Look for the word "frames" in the entries and copy each line where it appears.

Saved data entries =

━━━━

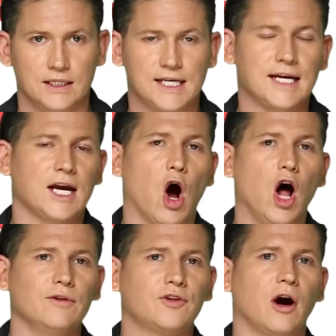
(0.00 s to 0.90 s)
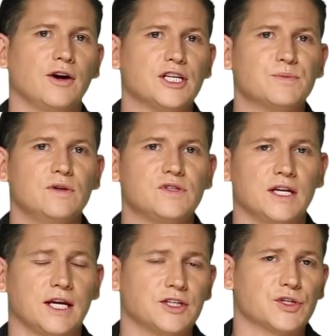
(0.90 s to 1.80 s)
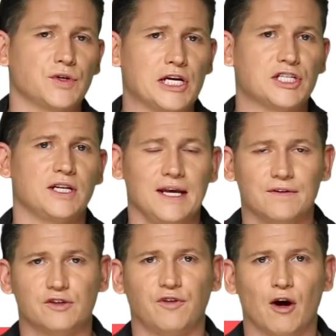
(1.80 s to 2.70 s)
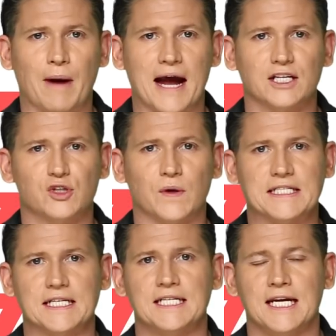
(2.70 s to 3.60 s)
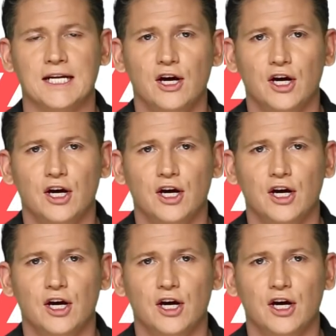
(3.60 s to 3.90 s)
Taking all of Cardi's moves into consideration, even as far back as 2016,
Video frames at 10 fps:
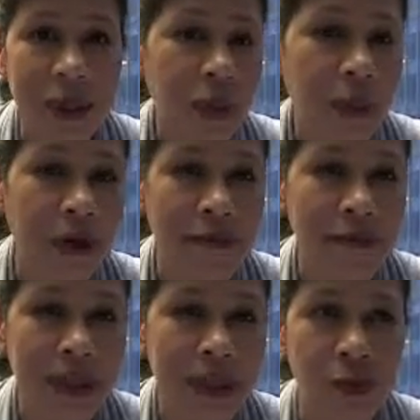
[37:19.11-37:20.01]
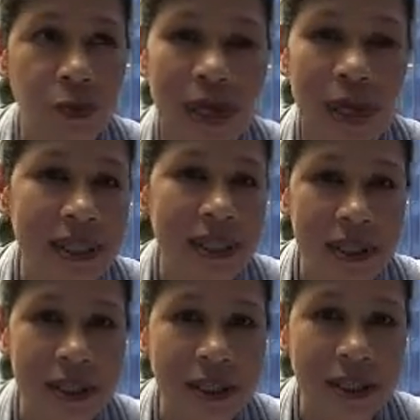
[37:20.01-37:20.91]
do not need to
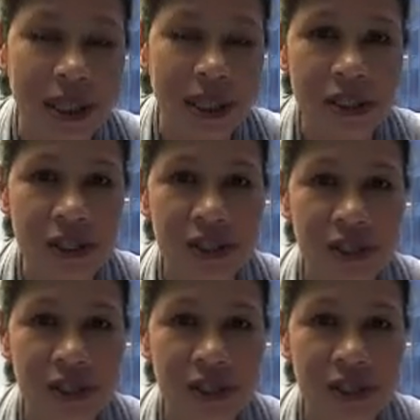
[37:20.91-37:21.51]
receive consent.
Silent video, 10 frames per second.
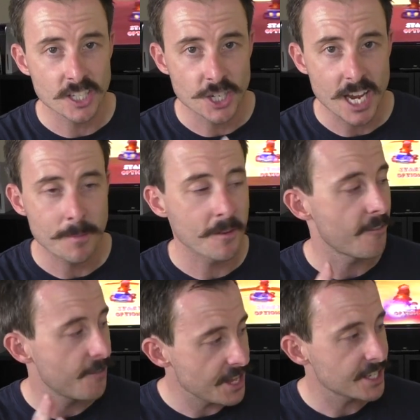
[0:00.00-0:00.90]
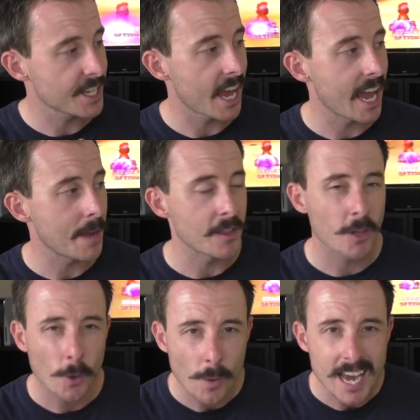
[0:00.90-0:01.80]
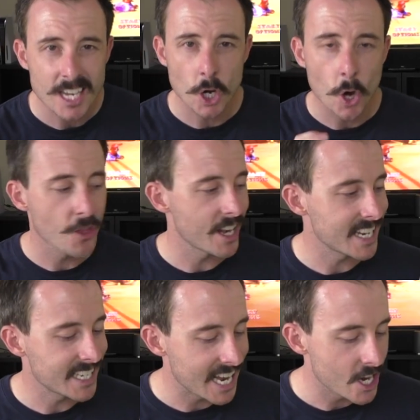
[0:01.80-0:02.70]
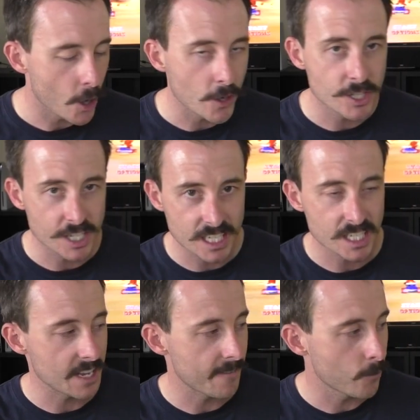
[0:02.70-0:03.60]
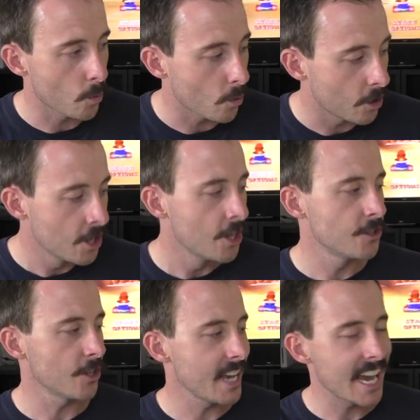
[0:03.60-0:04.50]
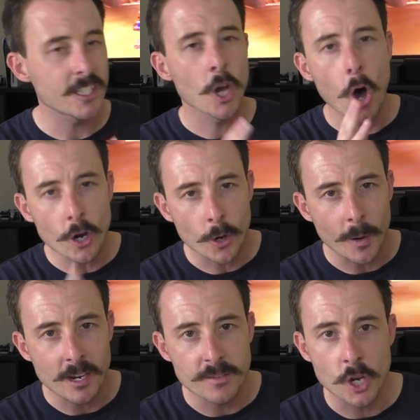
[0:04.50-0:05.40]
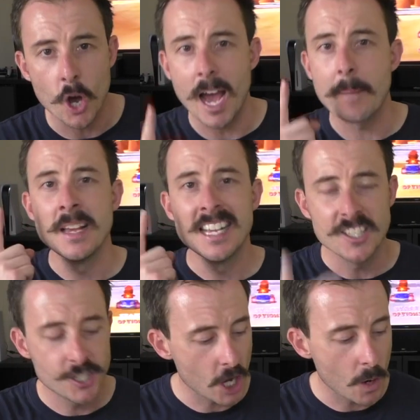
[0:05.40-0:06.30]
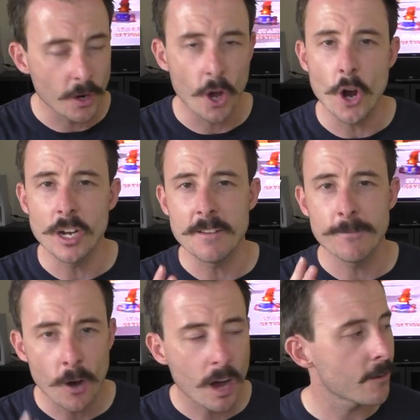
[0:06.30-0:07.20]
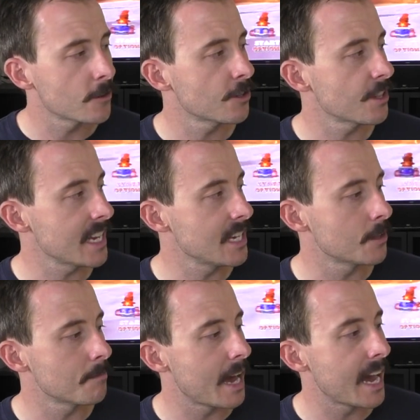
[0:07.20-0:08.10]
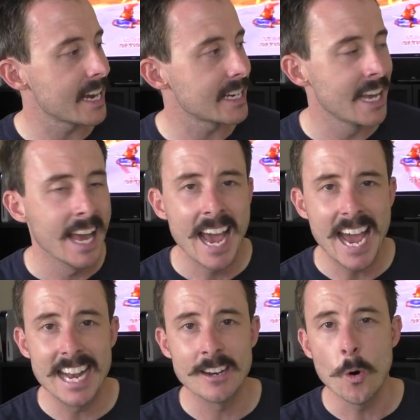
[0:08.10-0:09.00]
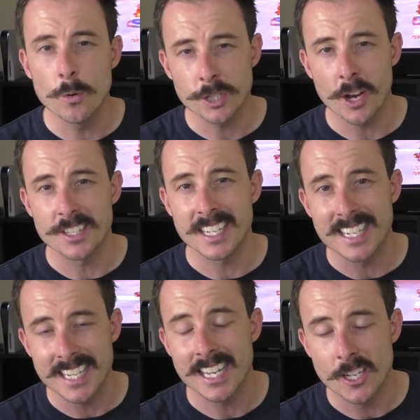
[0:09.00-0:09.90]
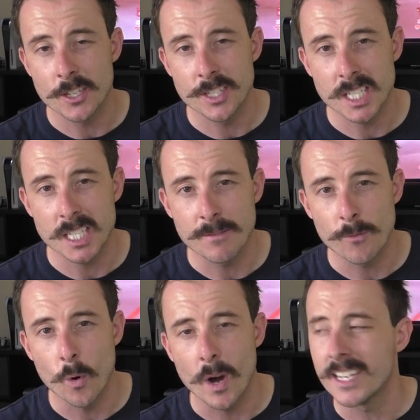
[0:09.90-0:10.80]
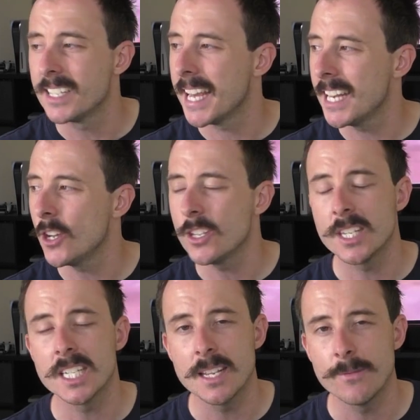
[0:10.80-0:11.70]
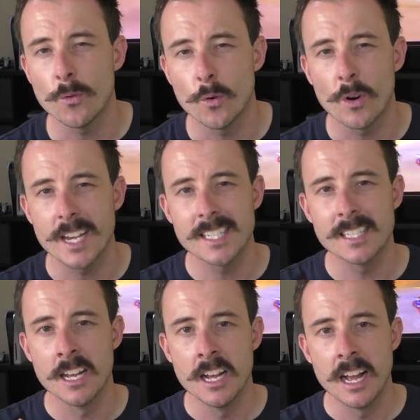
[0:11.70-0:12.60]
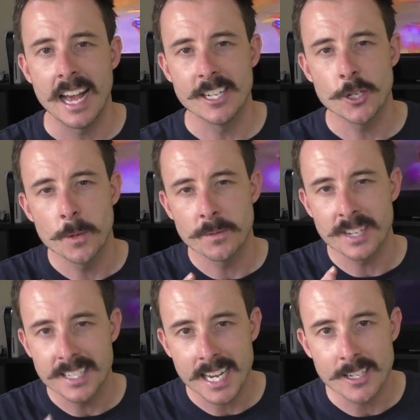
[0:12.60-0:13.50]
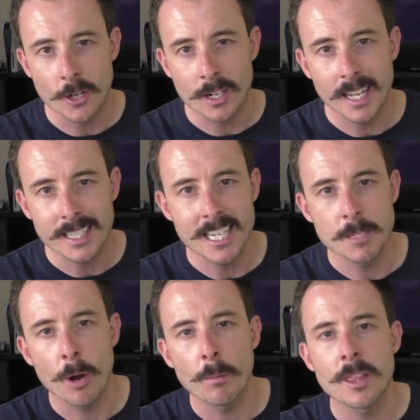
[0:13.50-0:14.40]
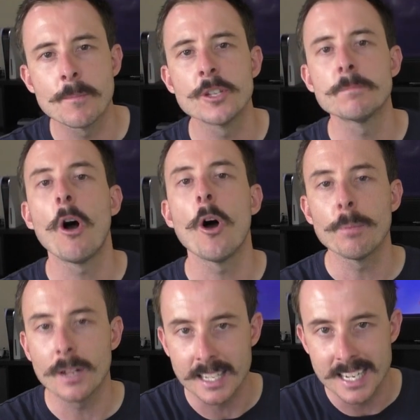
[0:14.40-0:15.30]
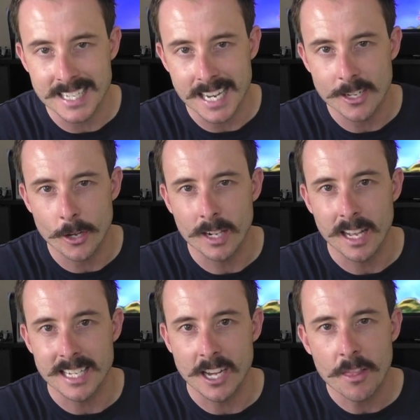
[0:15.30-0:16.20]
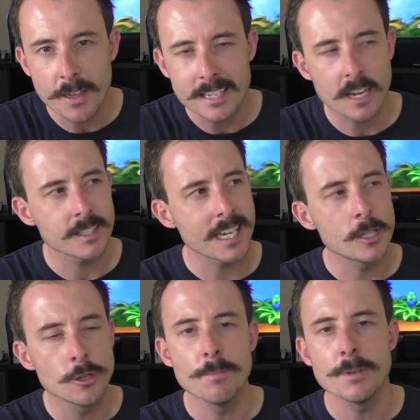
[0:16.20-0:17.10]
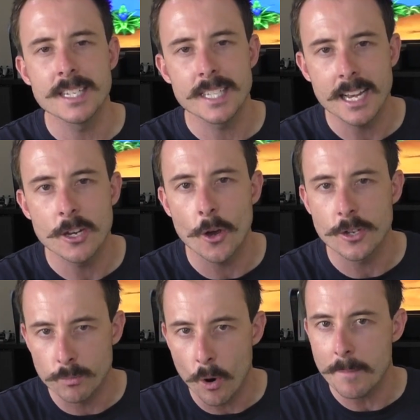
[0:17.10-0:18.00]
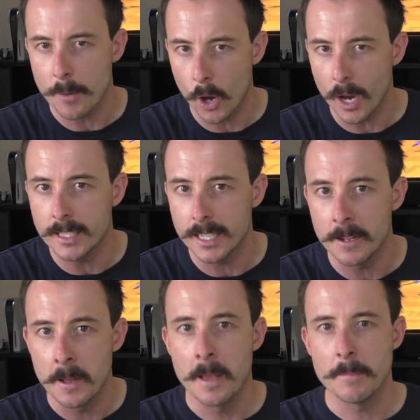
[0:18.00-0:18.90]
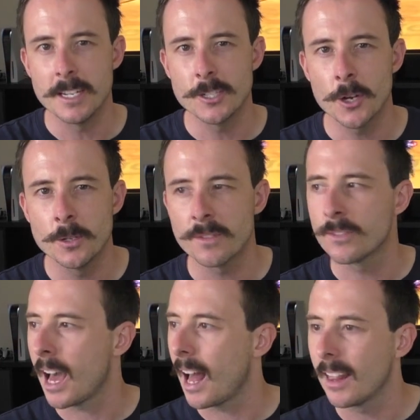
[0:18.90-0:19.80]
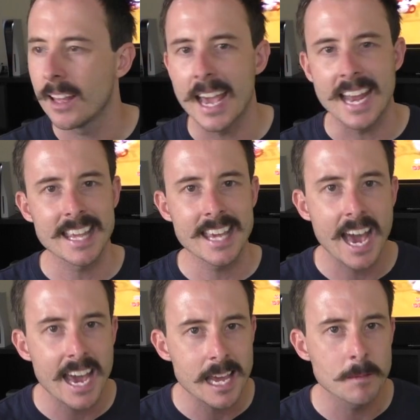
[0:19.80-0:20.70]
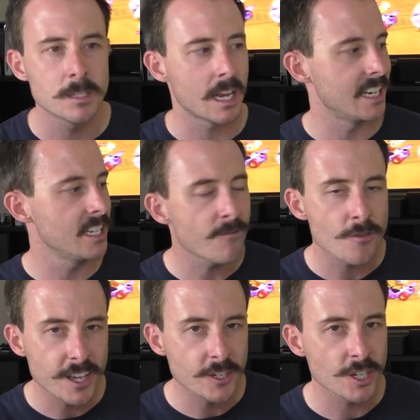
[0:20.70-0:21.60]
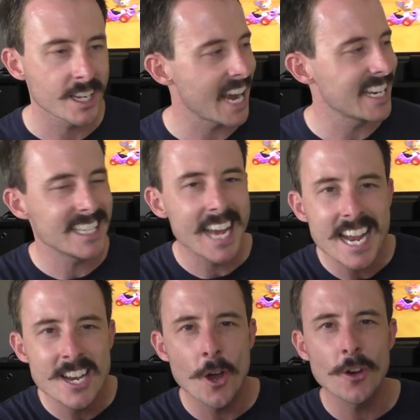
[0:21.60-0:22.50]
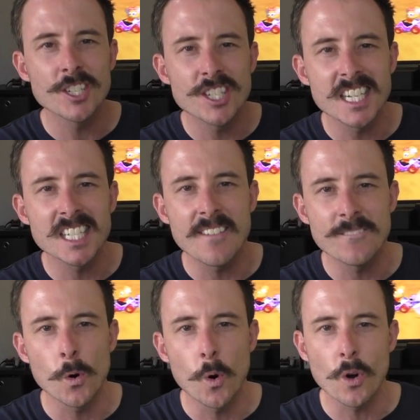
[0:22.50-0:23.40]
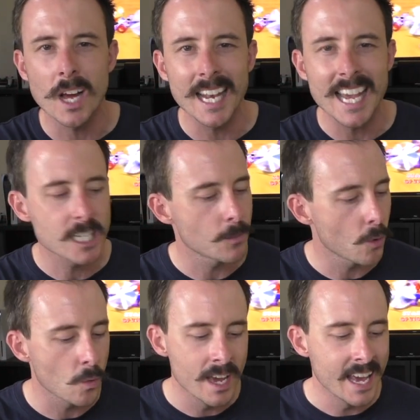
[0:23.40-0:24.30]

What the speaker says: achievement for this game and the creators on the Nintendo 64. So yes, Ocarina of Time, Zelda, only 500 of these are made, and also it's a Nintendo 64, and Nintendo 64 is, in terms of Nintendo collecting, is probably the most popular Nintendo collecting. I'd say Super Nintendo is right behind it, but in terms of color and games and different things you can get, Nintendo 64 collectible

━━━━

ANSWER BOX =
Video frames at 10 fps:
Silent video, 10 frames per second.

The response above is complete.